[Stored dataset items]
= = =
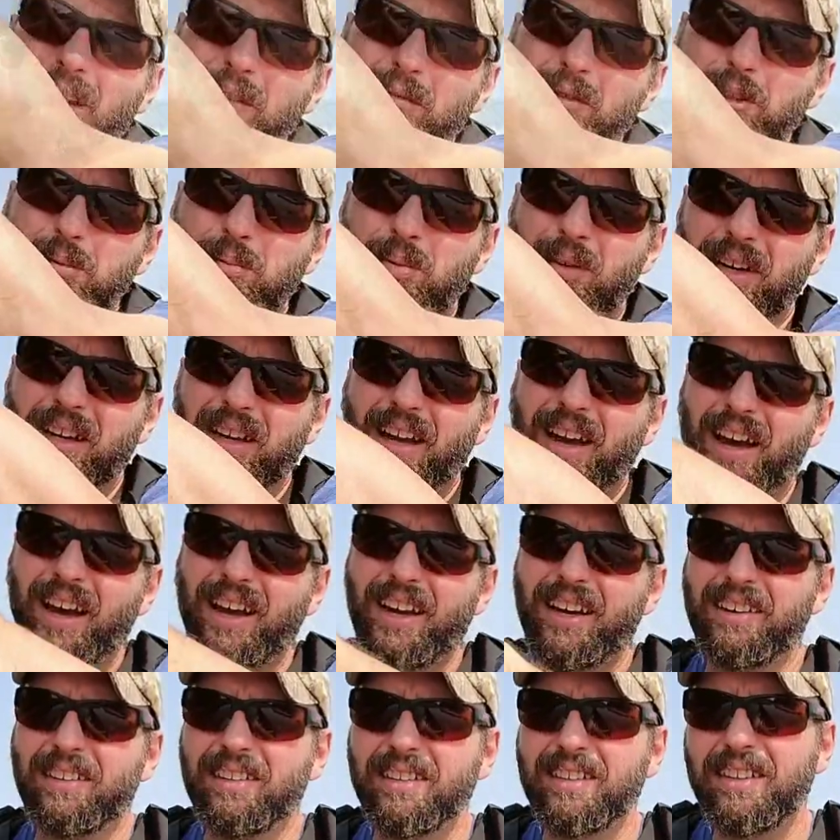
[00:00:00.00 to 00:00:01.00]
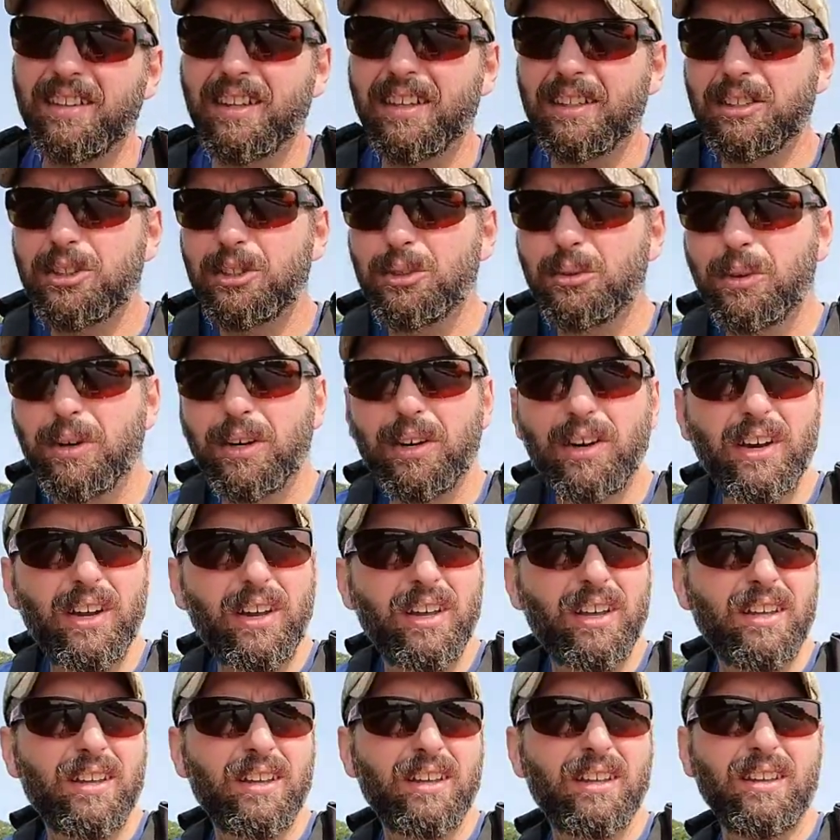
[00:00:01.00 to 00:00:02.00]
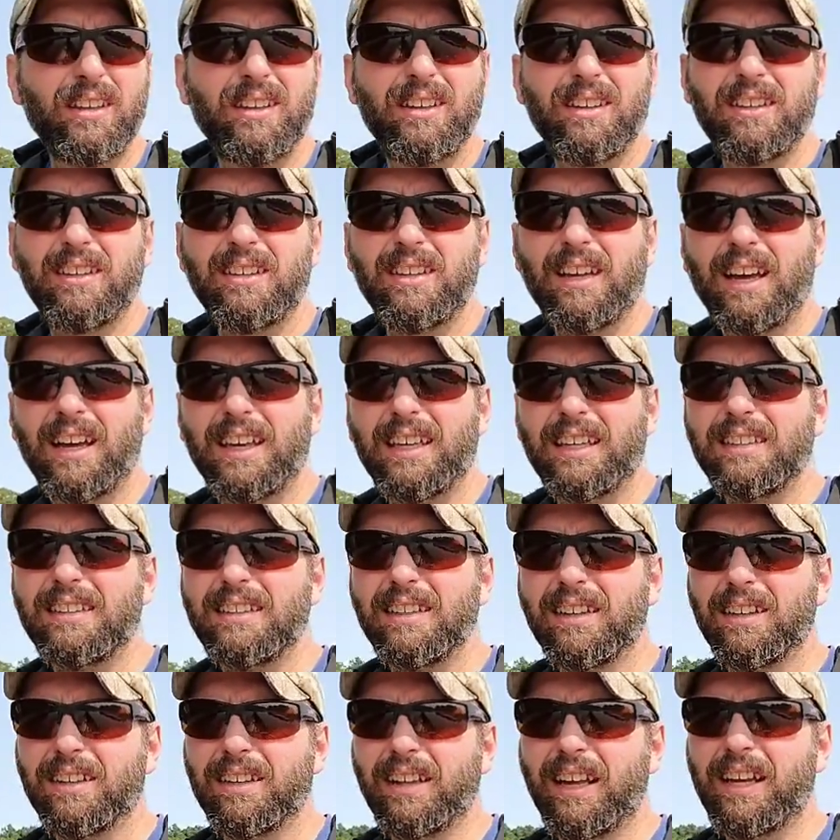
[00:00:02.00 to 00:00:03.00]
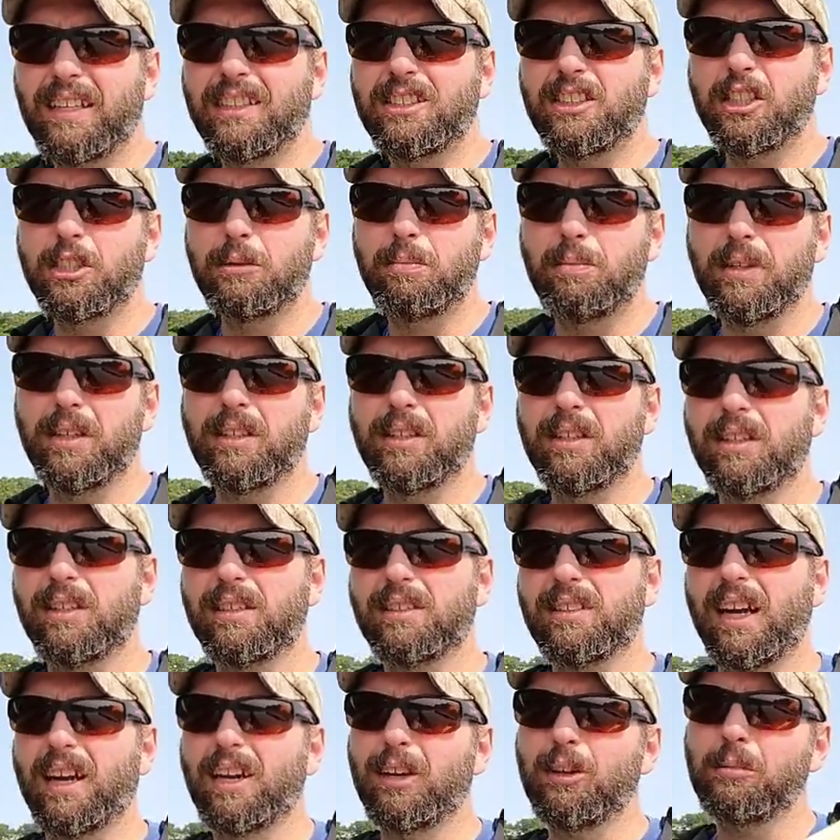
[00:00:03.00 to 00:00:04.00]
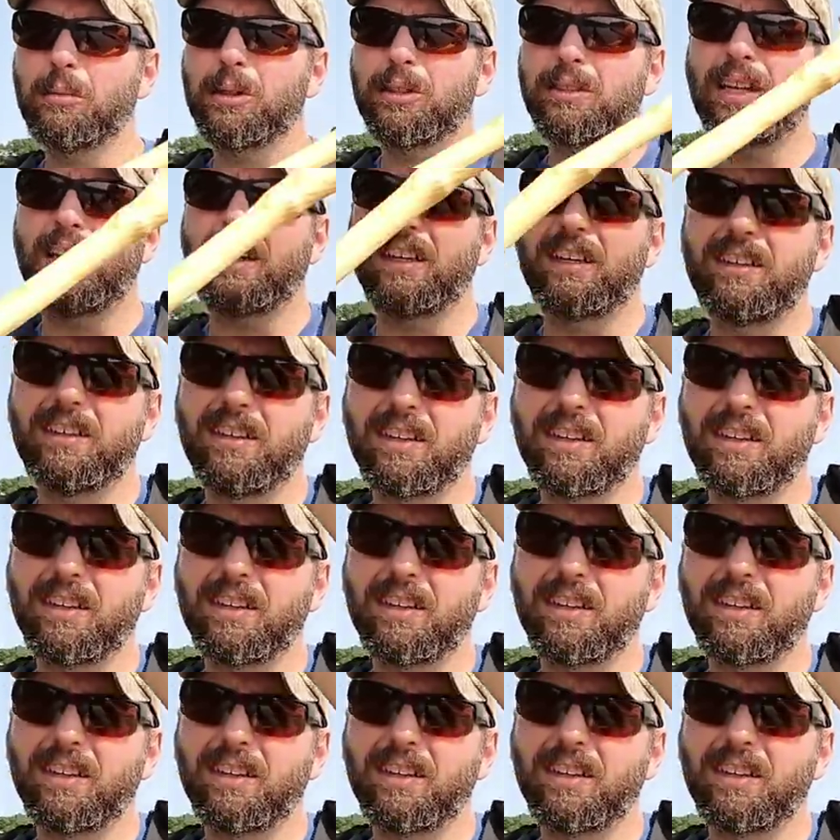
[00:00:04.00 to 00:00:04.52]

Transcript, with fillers: level is pretty high here at the estuary. I could tell that just because I almost had to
= = =
Begin at the line that contains "[00:00:02.00 to 00:00:03.00]" and transcribe exactly, and only, each line through the final line of the data above, both included; the pictures do not go in.

EXERCISE OUTPUT
[00:00:02.00 to 00:00:03.00]
[00:00:03.00 to 00:00:04.00]
[00:00:04.00 to 00:00:04.52]

Transcript, with fillers: level is pretty high here at the estuary. I could tell that just because I almost had to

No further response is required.